Dernière raison : elle est politique. Dans cette affaire, l'Allemagne cherche absolument à faire un exemple. Là encore, le document de motivation du refus de la réponse grecque est sans équivoque. Elle parle de « cheval de Troie. » On peut comprendre ce terme de deux façons. La première est que la proposition grecque permet in fine au gouvernement grec de respecter certaines de ses promesses électorales dans le cadre du programme. La deuxième est que, si l'on cède, le cas grec pourrait faire école et devenir le « cheval de Troie » d'une remise en cause de l'austérité au niveau européen.

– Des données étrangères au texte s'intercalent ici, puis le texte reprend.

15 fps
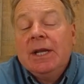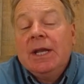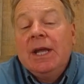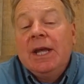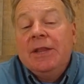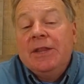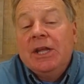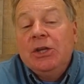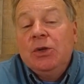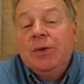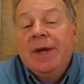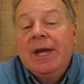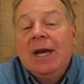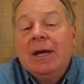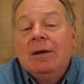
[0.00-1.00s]
And then you
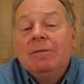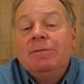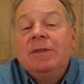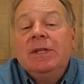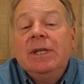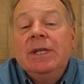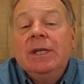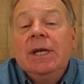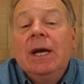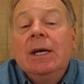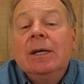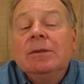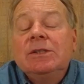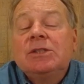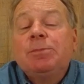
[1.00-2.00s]
have the
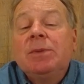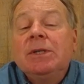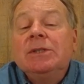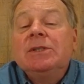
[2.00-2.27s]
split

L'architecture de la zone euro

Wolfgang Schäuble est l'artisan de la nouvelle gouvernance européenne mise en place après 2011 et qui s'appuie sur les directives Two-Pack, Six-Pack, sur le semestre européen, sur le traité instaurant le pacte budgétaire. La zone euro ainsi redéfinie établit comme priorité la stabilité budgétaire. Toute remise en cause de cet ordre ainsi établi représente, du point de vue allemand, le danger d'une nouvelle crise de la dette. Il y a donc nécessité de briser dans l'œuf toute tentative de modifier cette logique. Le combat devient alors politique. Il s'agit de montrer aux électeurs des pays européens qu'il est impossible de disposer de l'euro et de mener des politiques de relance ou des politiques économiques alternatives à celles promues désormais par les structures de la zone euro.

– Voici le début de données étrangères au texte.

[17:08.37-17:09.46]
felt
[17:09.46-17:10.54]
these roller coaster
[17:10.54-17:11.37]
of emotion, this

Vider le programme politique de Syriza

Il faut donc absolument non seulement faire un exemple dans le cas grec en prouvant que ces politiques sont impossibles. Voici pourquoi les concessions grecques, qui cherchent évidemment à ménager des marges de manœuvre pour l'application du programme de Syriza, ne peuvent satisfaire Berlin. Ce qu'il faut, c'est réduire à néant ce programme. Voici la vraie raison de l'attachement allemand au « programme actuel. » Il s'agit de montrer que l'élection du 25 janvier n'a absolument rien modifié. Qu'elle est neutre et n'a pas eu d'impact. Hier, dans le texte du refus allemand, on aura ainsi pu remarquer que Berlin posait deux conditions à son feu vert : que le gouvernement grec accepte le programme actuel en reprenant in extenso trois phrases dictée par le gouvernement fédéral et que ce gouvernement renonce aux « lois votées par le parlement cette semaine » concernant les mesures sociales et la hausse du salaire minimum.

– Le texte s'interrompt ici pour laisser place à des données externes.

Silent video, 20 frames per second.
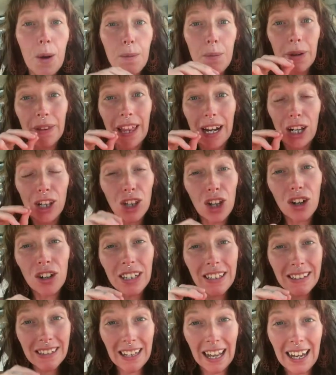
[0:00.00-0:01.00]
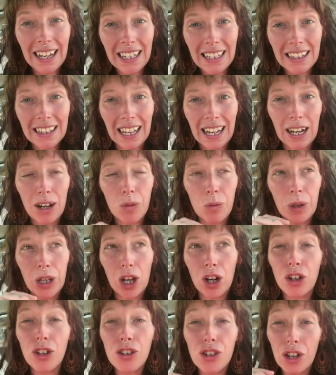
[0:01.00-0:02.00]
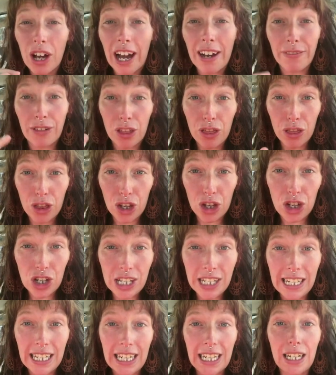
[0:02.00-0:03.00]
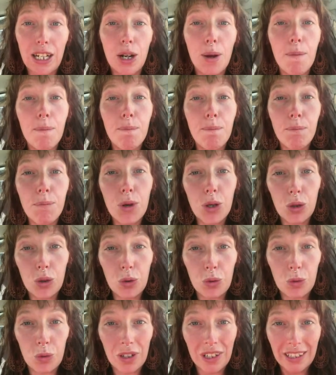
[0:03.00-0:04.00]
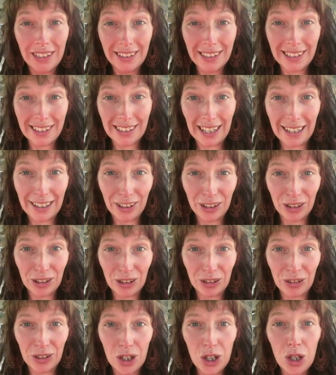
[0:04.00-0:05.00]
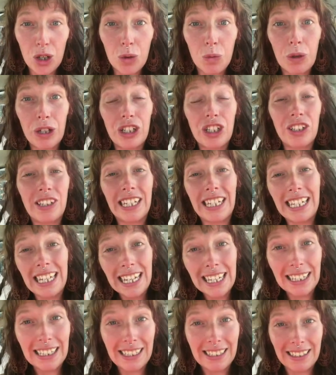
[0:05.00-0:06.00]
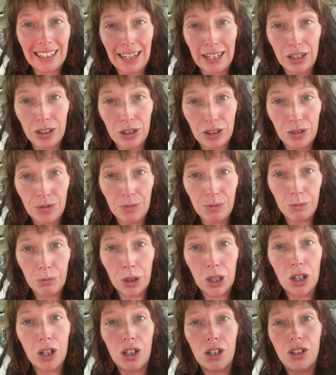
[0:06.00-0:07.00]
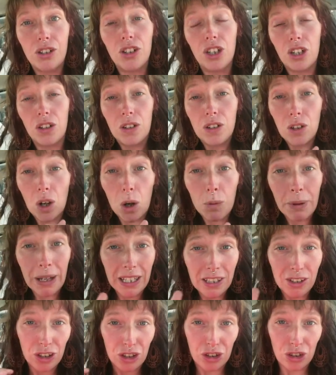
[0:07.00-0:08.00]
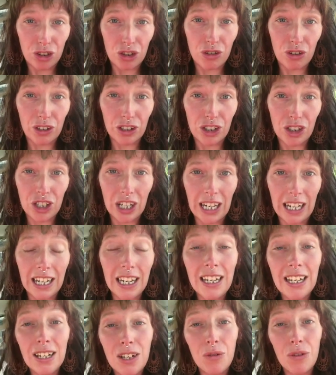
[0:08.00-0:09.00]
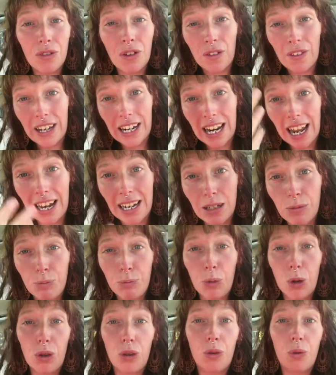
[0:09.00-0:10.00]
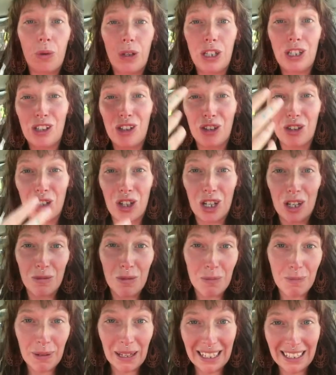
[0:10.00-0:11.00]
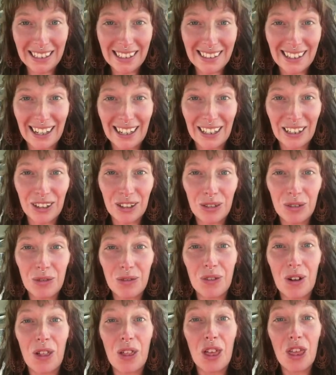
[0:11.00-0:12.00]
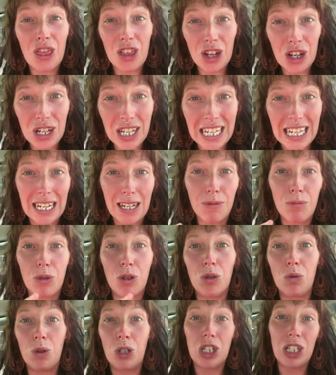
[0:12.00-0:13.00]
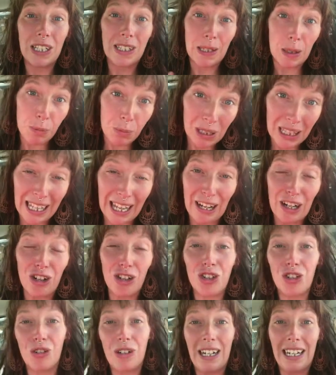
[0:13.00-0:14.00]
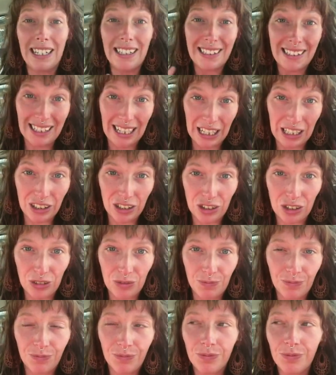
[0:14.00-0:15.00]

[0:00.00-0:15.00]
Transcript: But then alongside that, we also have a 13 moon cycle, which is a yearly cycle, because it's all based on astrology. We've got the 9-month, which is the human being cycle. We've got the 13 moon, which is the planetary cycle.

Accepter la culture de stabilité ou sortir

L'objectif principal qui semble conduire le comportement allemand est donc celui d'une réduction à néant du programme de Syriza. Ainsi, l'architecture de la zone euro ne sera plus jamais menacée. Le choix qui se dissimule derrière cette détermination est moins un déni de démocratie qu'une mise au pas de la zone euro. Le choix pour les électeurs est alors, soit de rester dans la zone euro en acceptant la « culture de stabilité allemande », soit d'en sortir pour mener d'autres expériences. C'est la raison pour laquelle le sort de la zone euro se joue ce vendredi.